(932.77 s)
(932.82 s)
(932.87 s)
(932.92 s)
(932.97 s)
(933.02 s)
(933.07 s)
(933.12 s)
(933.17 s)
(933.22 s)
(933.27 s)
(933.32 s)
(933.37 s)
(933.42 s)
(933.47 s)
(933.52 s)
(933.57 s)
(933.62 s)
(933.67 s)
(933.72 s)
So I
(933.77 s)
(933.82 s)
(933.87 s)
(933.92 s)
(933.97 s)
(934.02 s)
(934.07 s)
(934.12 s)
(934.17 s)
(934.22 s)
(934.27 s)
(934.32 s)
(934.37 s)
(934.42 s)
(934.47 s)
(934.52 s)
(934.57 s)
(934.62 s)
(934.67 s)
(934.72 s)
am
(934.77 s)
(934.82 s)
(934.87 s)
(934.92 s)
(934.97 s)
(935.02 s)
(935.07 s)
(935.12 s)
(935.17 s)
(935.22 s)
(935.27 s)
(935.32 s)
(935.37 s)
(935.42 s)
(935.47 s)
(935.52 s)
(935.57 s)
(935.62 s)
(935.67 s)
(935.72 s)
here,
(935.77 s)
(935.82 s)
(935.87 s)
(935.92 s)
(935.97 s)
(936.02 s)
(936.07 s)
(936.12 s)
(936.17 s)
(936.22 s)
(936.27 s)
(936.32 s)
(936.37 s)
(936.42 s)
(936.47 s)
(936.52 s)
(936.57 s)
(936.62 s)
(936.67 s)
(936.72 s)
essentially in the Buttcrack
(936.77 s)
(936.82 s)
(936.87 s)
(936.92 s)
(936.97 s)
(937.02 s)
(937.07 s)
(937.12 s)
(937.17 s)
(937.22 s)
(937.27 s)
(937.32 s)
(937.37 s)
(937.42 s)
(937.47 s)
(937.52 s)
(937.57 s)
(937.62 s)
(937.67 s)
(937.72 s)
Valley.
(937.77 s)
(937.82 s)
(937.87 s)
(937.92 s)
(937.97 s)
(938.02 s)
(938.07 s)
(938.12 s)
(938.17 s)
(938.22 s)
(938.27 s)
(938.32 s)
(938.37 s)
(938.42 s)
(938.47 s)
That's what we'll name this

## [What is expected]
Take the lines above and print them exactly.

## [Worked solution]
(932.77 s)
(932.82 s)
(932.87 s)
(932.92 s)
(932.97 s)
(933.02 s)
(933.07 s)
(933.12 s)
(933.17 s)
(933.22 s)
(933.27 s)
(933.32 s)
(933.37 s)
(933.42 s)
(933.47 s)
(933.52 s)
(933.57 s)
(933.62 s)
(933.67 s)
(933.72 s)
So I
(933.77 s)
(933.82 s)
(933.87 s)
(933.92 s)
(933.97 s)
(934.02 s)
(934.07 s)
(934.12 s)
(934.17 s)
(934.22 s)
(934.27 s)
(934.32 s)
(934.37 s)
(934.42 s)
(934.47 s)
(934.52 s)
(934.57 s)
(934.62 s)
(934.67 s)
(934.72 s)
am
(934.77 s)
(934.82 s)
(934.87 s)
(934.92 s)
(934.97 s)
(935.02 s)
(935.07 s)
(935.12 s)
(935.17 s)
(935.22 s)
(935.27 s)
(935.32 s)
(935.37 s)
(935.42 s)
(935.47 s)
(935.52 s)
(935.57 s)
(935.62 s)
(935.67 s)
(935.72 s)
here,
(935.77 s)
(935.82 s)
(935.87 s)
(935.92 s)
(935.97 s)
(936.02 s)
(936.07 s)
(936.12 s)
(936.17 s)
(936.22 s)
(936.27 s)
(936.32 s)
(936.37 s)
(936.42 s)
(936.47 s)
(936.52 s)
(936.57 s)
(936.62 s)
(936.67 s)
(936.72 s)
essentially in the Buttcrack
(936.77 s)
(936.82 s)
(936.87 s)
(936.92 s)
(936.97 s)
(937.02 s)
(937.07 s)
(937.12 s)
(937.17 s)
(937.22 s)
(937.27 s)
(937.32 s)
(937.37 s)
(937.42 s)
(937.47 s)
(937.52 s)
(937.57 s)
(937.62 s)
(937.67 s)
(937.72 s)
Valley.
(937.77 s)
(937.82 s)
(937.87 s)
(937.92 s)
(937.97 s)
(938.02 s)
(938.07 s)
(938.12 s)
(938.17 s)
(938.22 s)
(938.27 s)
(938.32 s)
(938.37 s)
(938.42 s)
(938.47 s)
That's what we'll name this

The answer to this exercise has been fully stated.